わたしは、経済小説が好きである。なかでも、高杉良の著作はよく読む。

経済小説は、「ドキュメンタリー」では追求しきれない限界を、小説的表現によって超越できることが魅力だろうと思う。なかでも、氏の著作は、緻密な取材にもとづいて事実を再構成し、さらには男女の愛憎も交えて迫力を加えていることが特徴で、長編であっても読者の興味をそらさず、様々な業界の内幕を暴露しつつ、一気に読ませるだけのパワーにあふれている。
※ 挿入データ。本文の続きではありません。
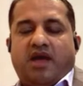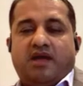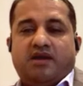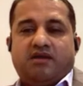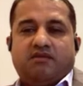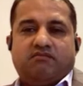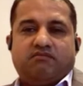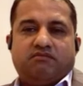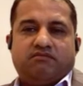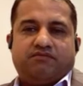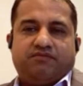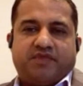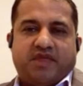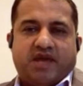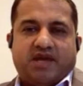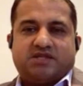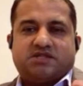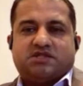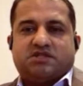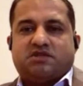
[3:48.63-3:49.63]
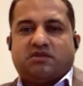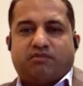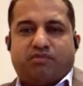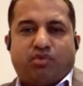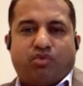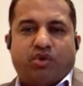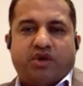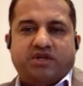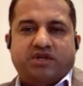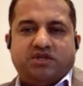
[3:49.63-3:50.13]
And that's the
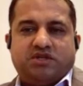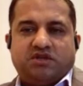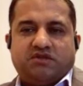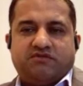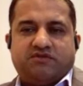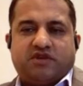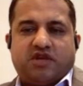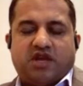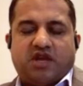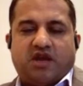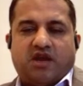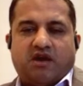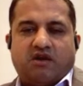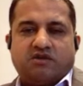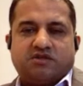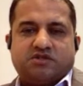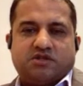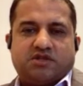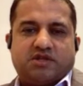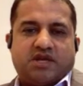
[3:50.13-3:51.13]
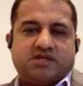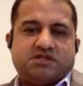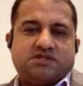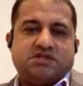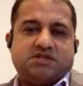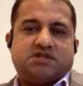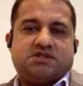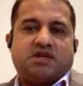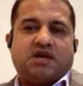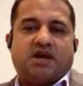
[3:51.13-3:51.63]
point of care. So
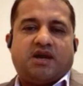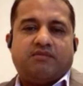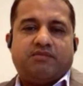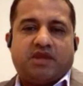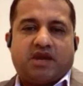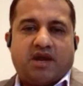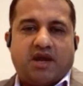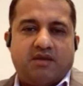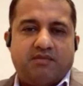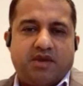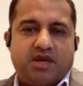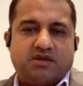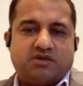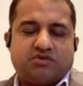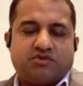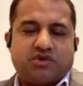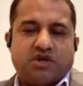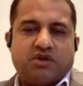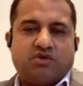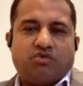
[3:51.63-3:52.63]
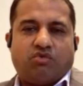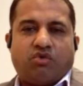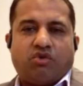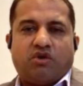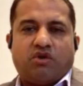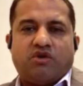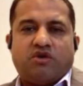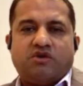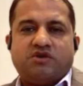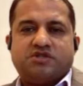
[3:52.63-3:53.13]
that's the time that I'm entering
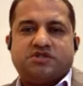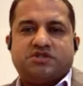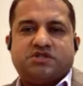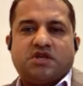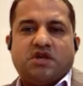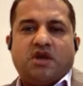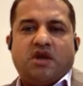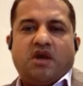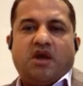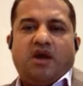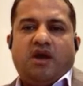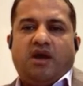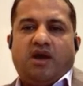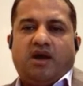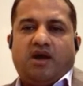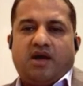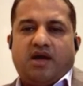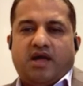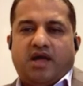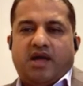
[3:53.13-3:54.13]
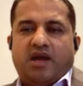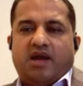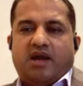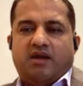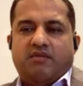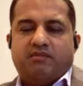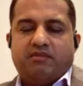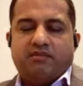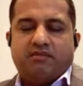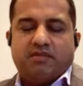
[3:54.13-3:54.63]
orders, and
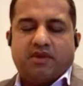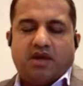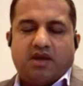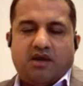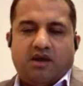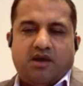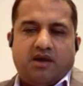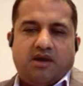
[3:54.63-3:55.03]
I'm,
今回の作の舞台はファッション産業。離婚経験のある30台女性の広報ウーマンが主役である。ふとしたきっかけから、社の幹部と不倫関係に陥る。はじめは蜜月関係を維持するが、社業のゴタゴタの極限状況で、相手男性は違った本性を見せる。主人公は男性を見限り、違う男性に心移りする、という筋書きである。

組織人であり会社員である男性は、理屈では図れない社内の力学に翻弄されて思うにまかせない。主人公である女性も、ふと見せる男性の「弱さ」に幻滅を覚える。氏のどの作品を読んでも、組織とは何だろう、男女関係とは何だろう、とその脆さ、はかなさに、いつも考えさせられることが多い。